Hayman's classics season was almost over before it began when he broke his elbow at Omloop Het Nieuwsblad. A month on the home trainer with Zwift followed and ensured that he started the 'Queen of the Classics' with little expectation that played into his hands as he enjoyed the biggest win of his career.
The Roubaix win played its part in Hayman securing a second Tour call up as the team's road captain.
What to expect? Hayman will be on team duty looking after the likes of Gerrans, Matthews and Yates. While the team aren't aiming for GC and therefore won't be requiring Hayman to act as a bodyguard on the flat stages, he will be used to position Gerrans and Matthews for the stages suited to their capabilities.
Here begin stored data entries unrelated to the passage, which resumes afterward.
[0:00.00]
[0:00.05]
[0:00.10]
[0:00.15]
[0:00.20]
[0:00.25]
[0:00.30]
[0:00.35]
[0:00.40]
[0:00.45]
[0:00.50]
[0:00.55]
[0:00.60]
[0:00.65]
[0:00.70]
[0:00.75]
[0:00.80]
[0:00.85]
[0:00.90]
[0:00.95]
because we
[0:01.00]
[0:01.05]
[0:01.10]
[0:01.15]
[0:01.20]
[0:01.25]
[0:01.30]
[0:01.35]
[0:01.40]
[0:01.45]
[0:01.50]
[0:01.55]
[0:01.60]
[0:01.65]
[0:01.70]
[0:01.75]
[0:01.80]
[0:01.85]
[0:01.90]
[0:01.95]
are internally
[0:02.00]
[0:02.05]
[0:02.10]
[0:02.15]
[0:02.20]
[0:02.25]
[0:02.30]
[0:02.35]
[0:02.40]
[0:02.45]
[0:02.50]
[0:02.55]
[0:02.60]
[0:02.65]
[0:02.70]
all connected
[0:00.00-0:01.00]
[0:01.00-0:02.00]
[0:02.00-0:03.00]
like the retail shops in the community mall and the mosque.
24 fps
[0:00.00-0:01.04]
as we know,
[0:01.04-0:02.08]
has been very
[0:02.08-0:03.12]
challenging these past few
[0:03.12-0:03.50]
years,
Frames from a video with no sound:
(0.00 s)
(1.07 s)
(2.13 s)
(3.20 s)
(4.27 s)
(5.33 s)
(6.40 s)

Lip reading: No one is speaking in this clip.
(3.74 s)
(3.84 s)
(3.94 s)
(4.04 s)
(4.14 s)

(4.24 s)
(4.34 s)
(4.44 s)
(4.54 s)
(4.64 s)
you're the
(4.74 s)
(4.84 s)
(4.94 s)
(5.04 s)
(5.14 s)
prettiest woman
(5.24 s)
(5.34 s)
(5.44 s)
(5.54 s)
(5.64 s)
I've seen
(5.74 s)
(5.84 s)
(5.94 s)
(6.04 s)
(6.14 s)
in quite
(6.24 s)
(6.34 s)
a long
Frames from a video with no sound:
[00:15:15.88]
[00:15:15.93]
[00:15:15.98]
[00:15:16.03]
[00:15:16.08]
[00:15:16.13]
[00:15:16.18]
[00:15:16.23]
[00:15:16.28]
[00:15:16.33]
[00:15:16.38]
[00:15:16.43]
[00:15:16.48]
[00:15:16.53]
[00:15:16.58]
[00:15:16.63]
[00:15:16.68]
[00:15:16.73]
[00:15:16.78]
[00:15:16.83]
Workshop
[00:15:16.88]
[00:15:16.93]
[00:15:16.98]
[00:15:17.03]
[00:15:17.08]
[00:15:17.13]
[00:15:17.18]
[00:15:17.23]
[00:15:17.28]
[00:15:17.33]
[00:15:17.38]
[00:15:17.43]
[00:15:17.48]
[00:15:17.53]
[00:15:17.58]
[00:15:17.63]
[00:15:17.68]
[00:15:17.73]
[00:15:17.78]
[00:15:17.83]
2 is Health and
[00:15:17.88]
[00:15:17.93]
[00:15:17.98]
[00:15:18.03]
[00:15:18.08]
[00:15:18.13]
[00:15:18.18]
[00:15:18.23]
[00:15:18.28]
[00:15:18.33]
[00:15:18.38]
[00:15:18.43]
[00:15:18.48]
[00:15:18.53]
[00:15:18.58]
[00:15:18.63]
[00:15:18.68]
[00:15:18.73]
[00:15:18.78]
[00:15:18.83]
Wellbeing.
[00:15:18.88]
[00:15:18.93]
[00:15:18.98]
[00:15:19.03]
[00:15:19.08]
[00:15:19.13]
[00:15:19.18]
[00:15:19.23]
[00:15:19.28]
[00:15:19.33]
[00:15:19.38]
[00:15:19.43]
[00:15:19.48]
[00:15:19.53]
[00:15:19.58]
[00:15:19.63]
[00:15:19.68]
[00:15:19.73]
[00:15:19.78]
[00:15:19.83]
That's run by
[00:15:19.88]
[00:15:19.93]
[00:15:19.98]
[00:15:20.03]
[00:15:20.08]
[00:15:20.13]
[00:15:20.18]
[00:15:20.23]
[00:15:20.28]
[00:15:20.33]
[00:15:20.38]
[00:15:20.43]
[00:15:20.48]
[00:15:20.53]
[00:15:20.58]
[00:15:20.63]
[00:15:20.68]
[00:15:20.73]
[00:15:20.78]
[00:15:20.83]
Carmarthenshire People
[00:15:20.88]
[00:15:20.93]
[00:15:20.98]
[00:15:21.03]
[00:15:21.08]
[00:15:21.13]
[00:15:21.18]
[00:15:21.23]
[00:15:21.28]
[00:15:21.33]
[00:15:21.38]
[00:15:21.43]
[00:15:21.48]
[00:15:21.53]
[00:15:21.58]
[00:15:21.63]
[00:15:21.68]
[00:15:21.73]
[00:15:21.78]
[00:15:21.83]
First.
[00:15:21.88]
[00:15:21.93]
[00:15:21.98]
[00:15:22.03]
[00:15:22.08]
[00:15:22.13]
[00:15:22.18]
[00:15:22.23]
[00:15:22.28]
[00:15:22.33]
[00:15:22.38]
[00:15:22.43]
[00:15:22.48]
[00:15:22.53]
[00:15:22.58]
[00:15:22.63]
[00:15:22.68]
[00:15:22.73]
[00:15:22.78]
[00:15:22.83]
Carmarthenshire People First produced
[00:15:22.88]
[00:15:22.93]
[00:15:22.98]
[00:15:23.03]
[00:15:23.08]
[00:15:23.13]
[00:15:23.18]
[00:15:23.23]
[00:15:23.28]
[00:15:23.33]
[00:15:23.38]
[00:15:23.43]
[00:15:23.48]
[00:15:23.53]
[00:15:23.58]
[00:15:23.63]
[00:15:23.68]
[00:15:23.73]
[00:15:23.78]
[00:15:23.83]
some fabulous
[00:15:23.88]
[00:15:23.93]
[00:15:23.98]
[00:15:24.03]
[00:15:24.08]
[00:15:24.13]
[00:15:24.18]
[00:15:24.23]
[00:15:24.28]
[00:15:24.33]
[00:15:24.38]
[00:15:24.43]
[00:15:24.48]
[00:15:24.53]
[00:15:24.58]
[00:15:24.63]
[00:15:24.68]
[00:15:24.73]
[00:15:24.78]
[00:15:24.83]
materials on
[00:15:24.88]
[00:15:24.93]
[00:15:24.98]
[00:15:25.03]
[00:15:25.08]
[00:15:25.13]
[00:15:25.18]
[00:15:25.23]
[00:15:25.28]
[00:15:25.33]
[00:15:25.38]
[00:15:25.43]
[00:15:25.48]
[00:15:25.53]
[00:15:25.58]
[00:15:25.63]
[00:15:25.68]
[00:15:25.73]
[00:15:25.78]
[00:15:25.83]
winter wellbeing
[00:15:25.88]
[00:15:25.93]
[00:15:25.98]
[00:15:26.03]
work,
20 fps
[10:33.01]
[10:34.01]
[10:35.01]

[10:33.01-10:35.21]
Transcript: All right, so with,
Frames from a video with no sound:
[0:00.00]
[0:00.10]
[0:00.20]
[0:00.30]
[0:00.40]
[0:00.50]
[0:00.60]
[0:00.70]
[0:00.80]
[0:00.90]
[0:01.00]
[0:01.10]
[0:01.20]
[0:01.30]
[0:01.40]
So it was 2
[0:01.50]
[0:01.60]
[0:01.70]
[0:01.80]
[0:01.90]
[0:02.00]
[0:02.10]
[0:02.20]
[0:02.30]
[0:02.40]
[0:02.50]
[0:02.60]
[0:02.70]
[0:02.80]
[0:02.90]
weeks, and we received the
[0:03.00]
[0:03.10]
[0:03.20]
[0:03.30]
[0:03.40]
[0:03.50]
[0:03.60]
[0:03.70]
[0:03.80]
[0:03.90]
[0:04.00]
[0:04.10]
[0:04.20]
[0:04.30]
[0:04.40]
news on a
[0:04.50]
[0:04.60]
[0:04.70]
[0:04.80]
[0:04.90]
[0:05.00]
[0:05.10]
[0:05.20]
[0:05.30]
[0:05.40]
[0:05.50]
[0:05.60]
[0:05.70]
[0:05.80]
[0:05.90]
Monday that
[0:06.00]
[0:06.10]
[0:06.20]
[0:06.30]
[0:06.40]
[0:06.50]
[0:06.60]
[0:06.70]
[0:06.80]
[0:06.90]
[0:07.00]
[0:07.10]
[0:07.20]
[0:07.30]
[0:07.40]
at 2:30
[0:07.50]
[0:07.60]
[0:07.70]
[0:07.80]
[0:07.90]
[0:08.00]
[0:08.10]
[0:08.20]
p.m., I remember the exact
The Canberrean will be making the calls on the road as the captain with his experience key in a relatively young squad.
Hayman will also be determined to finish the Tour and take in the Champs-Élysées for the first time.
Australia's neighbours down under, New Zealand, have three starters for the Tour with representation from George Bennett (LottoNL-Jumbo), Greg Henderson (Lotto Soudal), and Shane Archbold (Bora-Argon 18).